• DATA SHOWN
━━━━━━━━━━

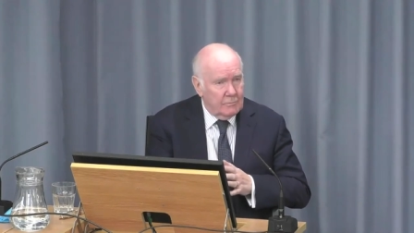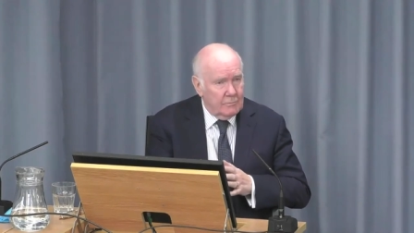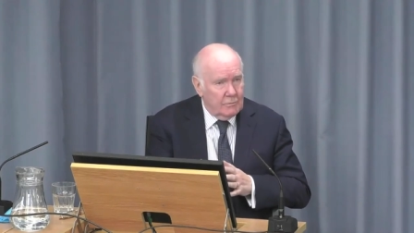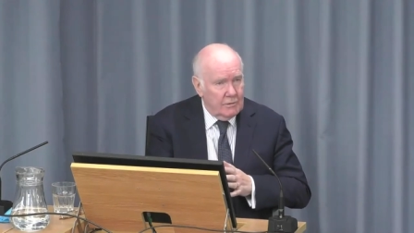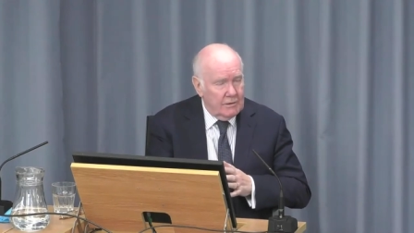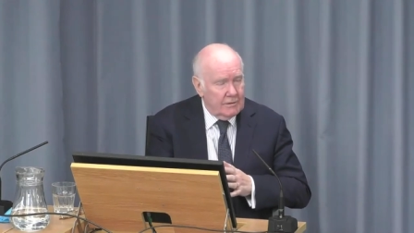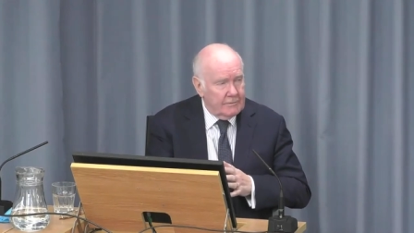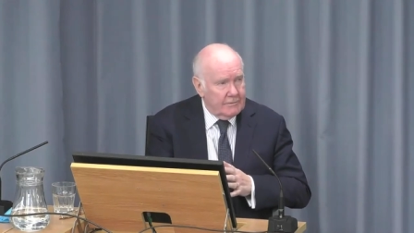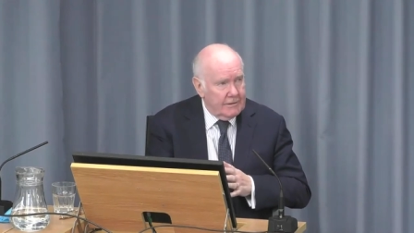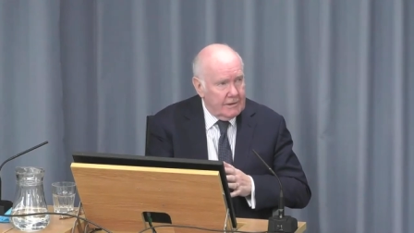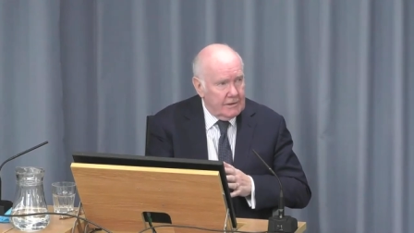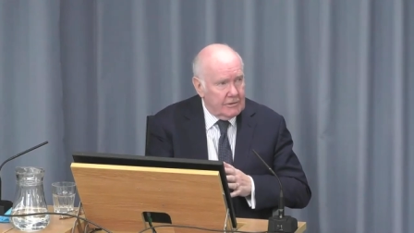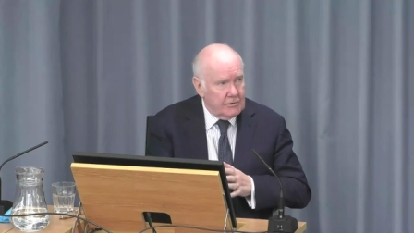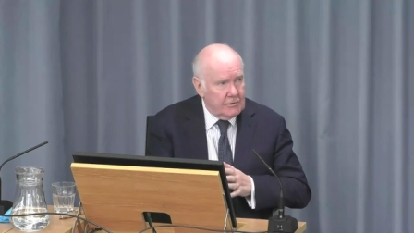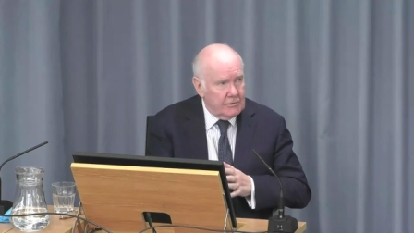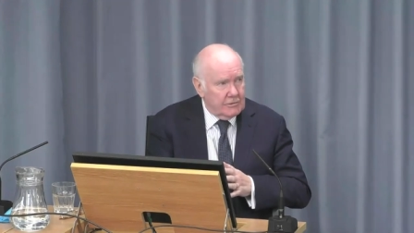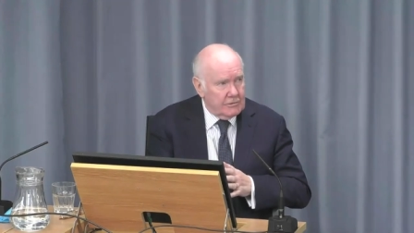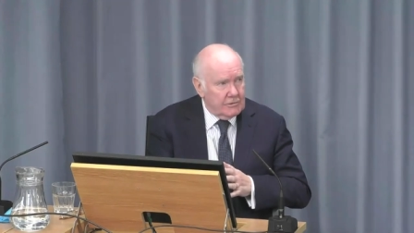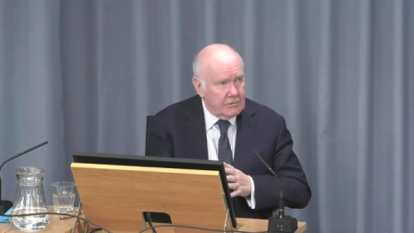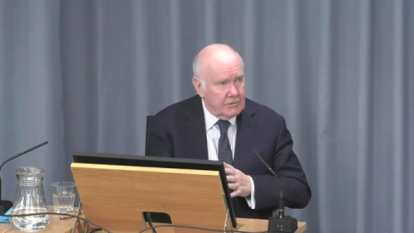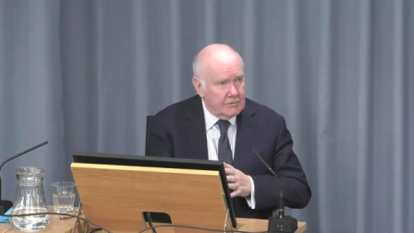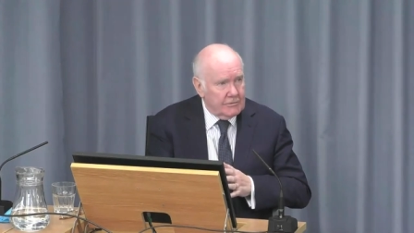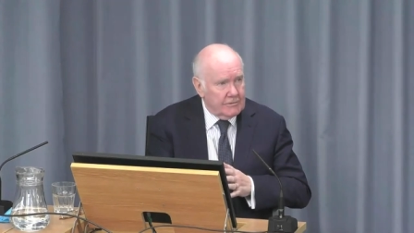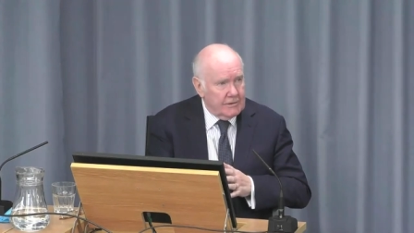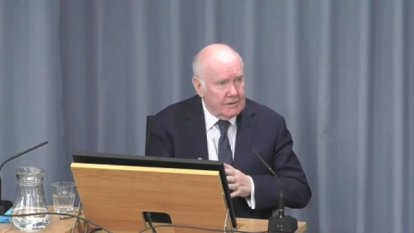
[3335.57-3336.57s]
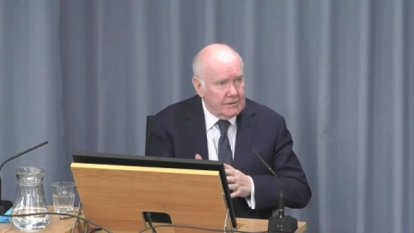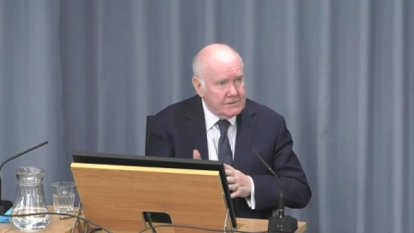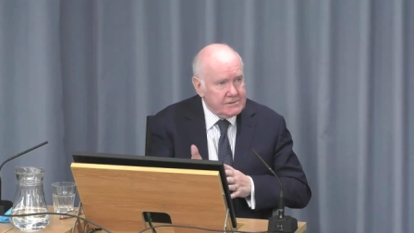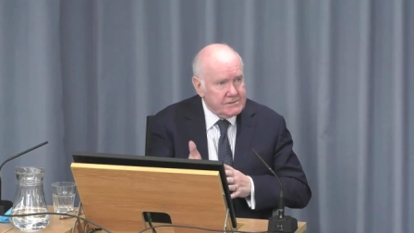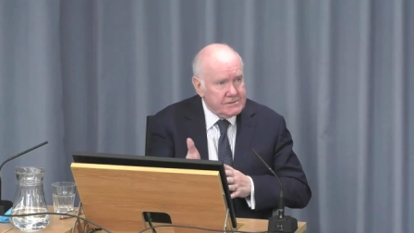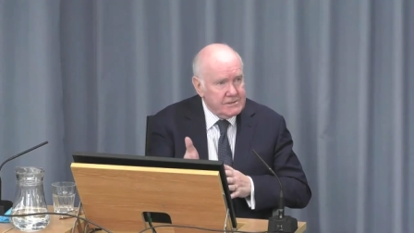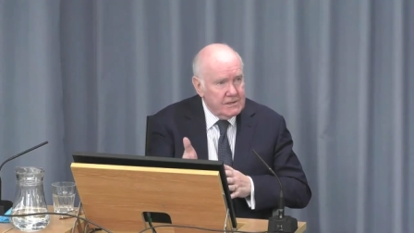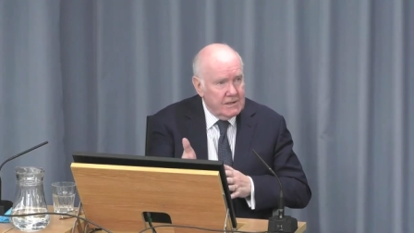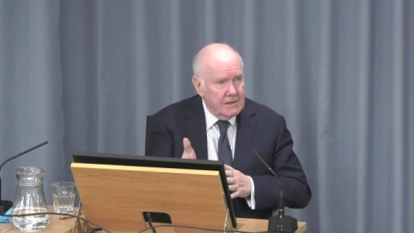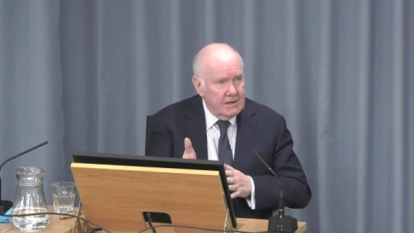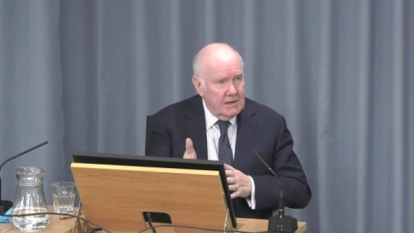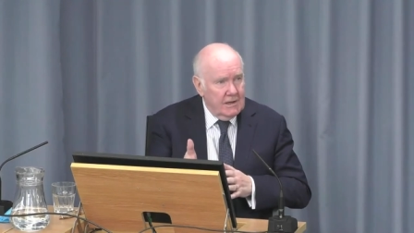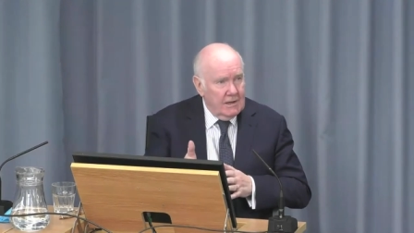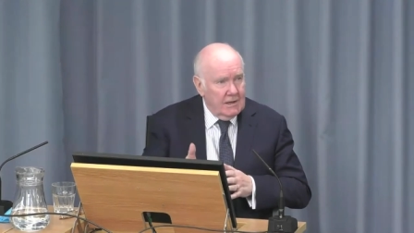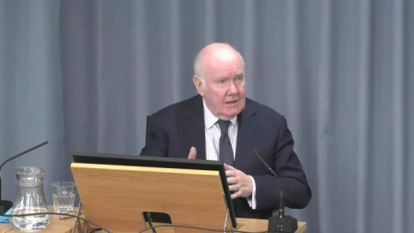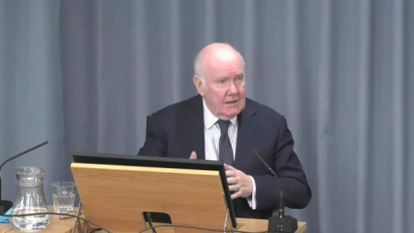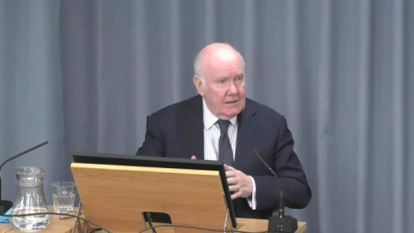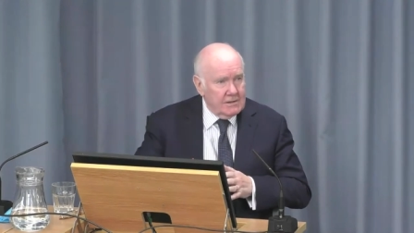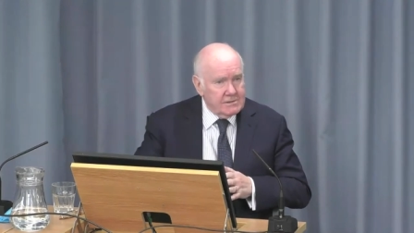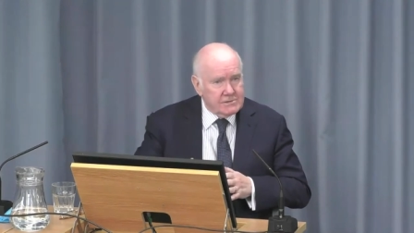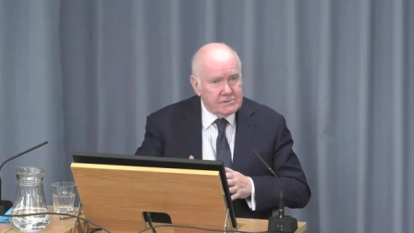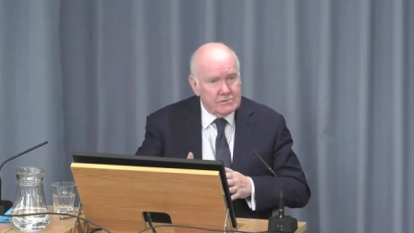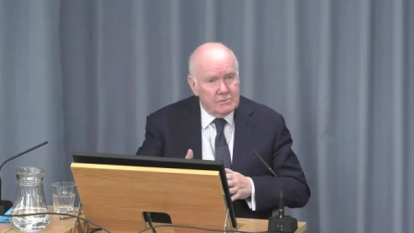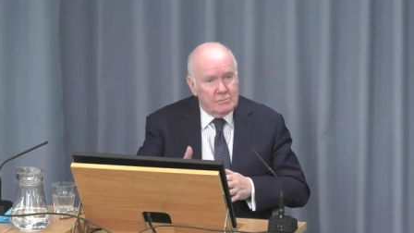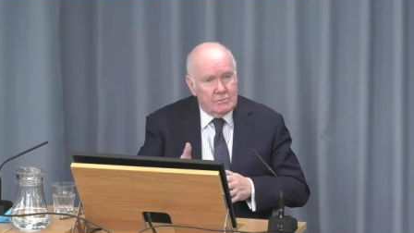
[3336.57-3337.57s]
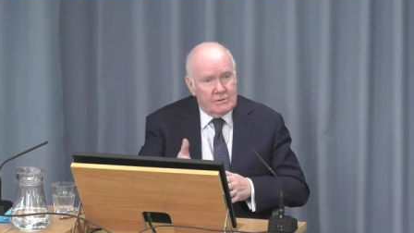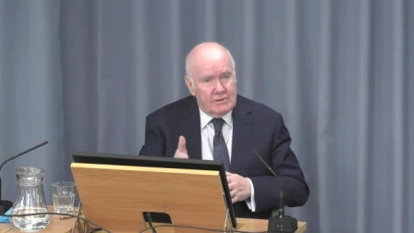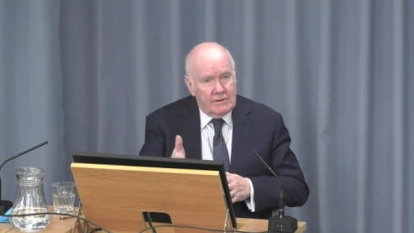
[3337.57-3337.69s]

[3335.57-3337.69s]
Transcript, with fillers: where they could on this, and so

━━━━━━━━━━

• PROBLEM DETAILS
Give the records above again in full and exactly, but exclude every picture.

• ANSWER
[3335.57-3336.57s]
[3336.57-3337.57s]
[3337.57-3337.69s]

[3335.57-3337.69s]
Transcript, with fillers: where they could on this, and so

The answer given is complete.